Omit the pictures and retype only the lines from the one containing "Word for word: interpret the written word" through the end of the listing, both ends included.
· · · · ·
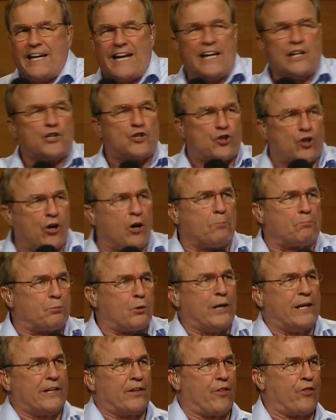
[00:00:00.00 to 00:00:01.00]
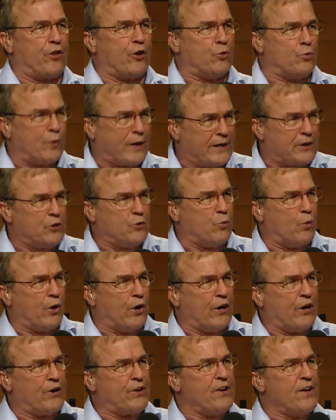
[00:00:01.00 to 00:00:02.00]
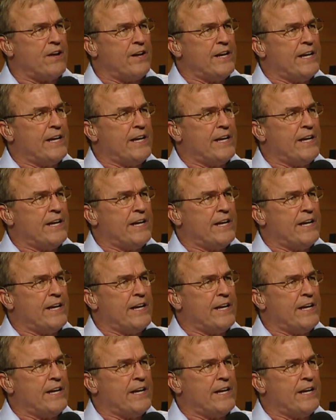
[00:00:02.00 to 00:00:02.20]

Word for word: interpret the written word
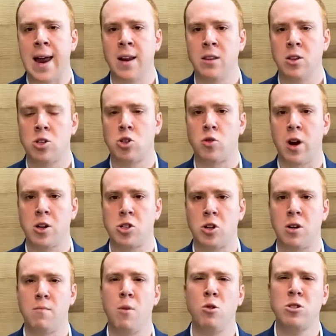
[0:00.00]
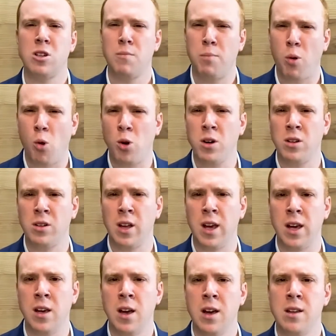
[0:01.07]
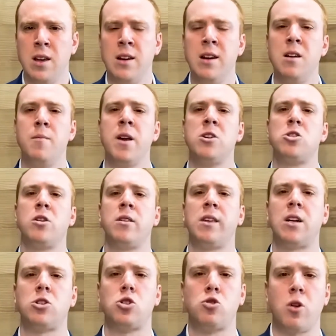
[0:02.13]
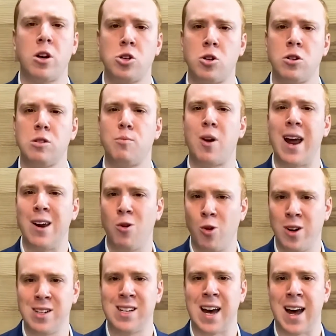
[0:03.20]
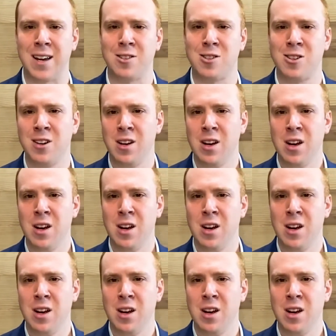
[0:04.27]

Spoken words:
the structure, and most importantly, you need to make sure that that structure is prioritized.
· · · · ·
## Exercise result
Word for word: interpret the written word
[0:00.00]
[0:01.07]
[0:02.13]
[0:03.20]
[0:04.27]

Spoken words:
the structure, and most importantly, you need to make sure that that structure is prioritized.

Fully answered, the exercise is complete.